Dataset items

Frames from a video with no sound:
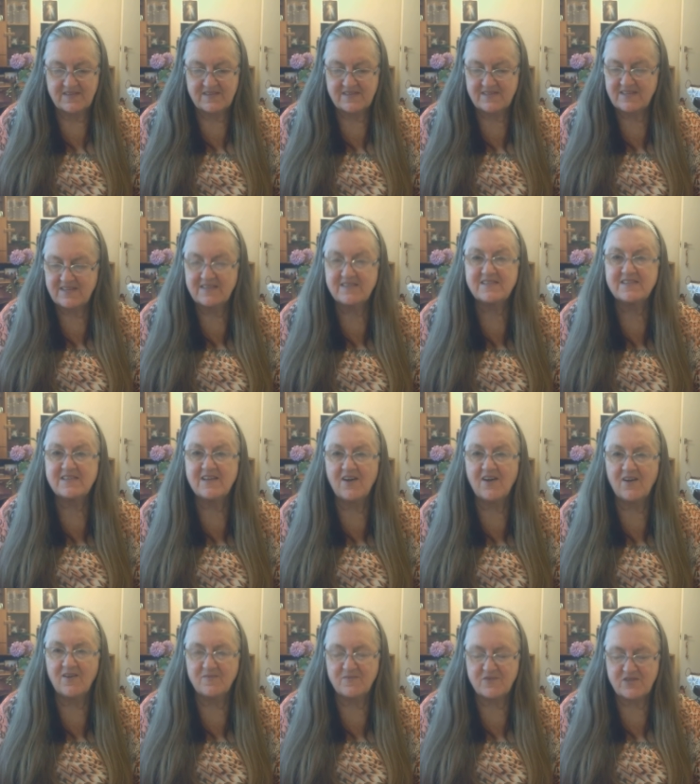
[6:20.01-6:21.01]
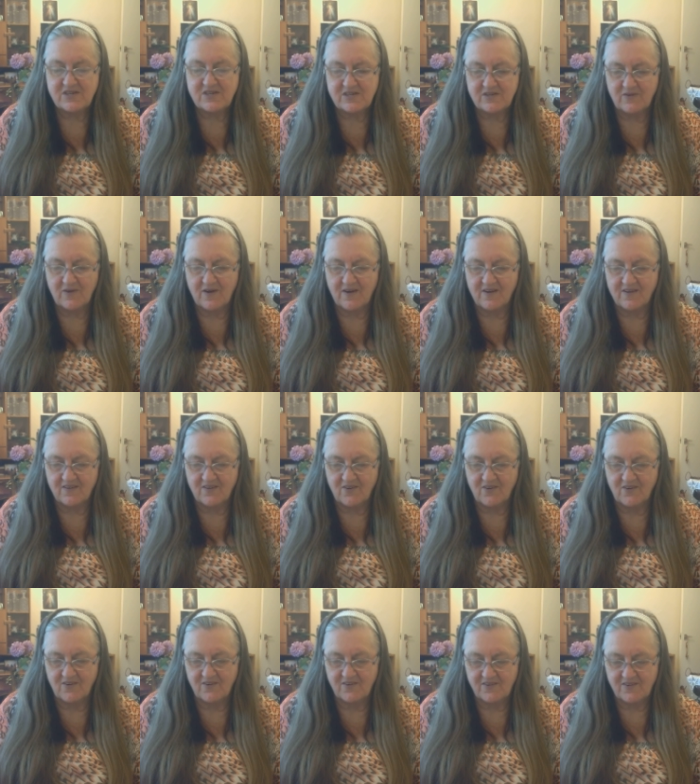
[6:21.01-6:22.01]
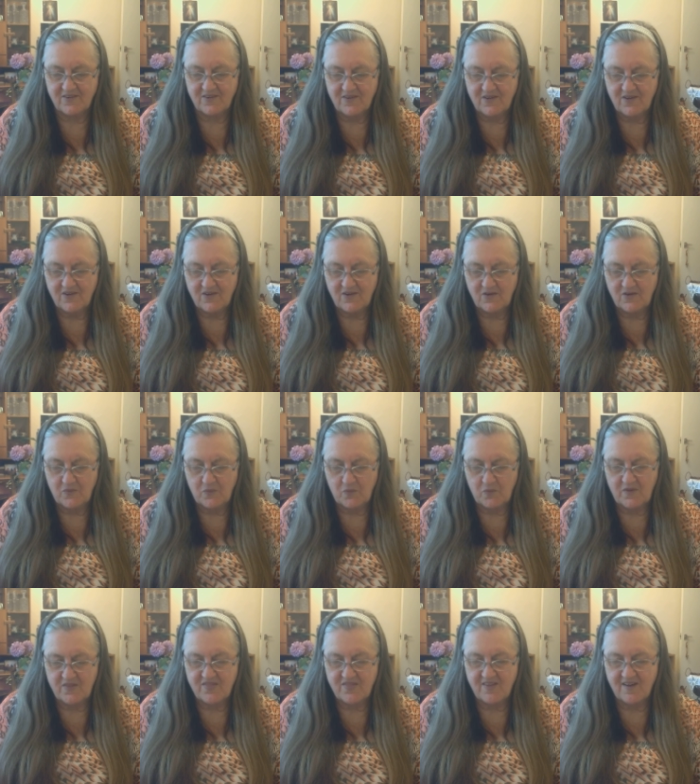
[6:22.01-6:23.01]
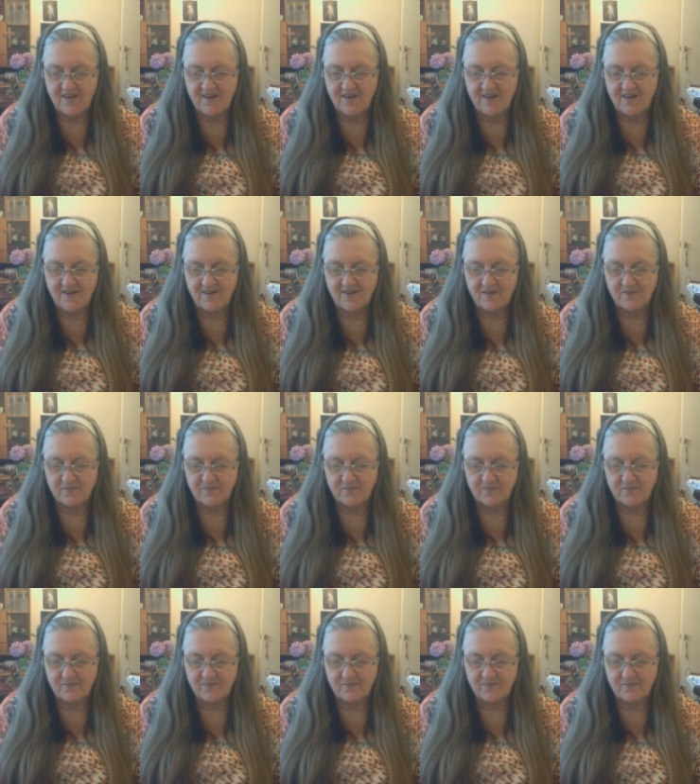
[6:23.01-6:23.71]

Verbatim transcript: Sing psalms to our God with the harp.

(Try it): Print the records above again exactly. Leave out the images.

(Reply to the exercise):
Frames from a video with no sound:
[6:20.01-6:21.01]
[6:21.01-6:22.01]
[6:22.01-6:23.01]
[6:23.01-6:23.71]

Verbatim transcript: Sing psalms to our God with the harp.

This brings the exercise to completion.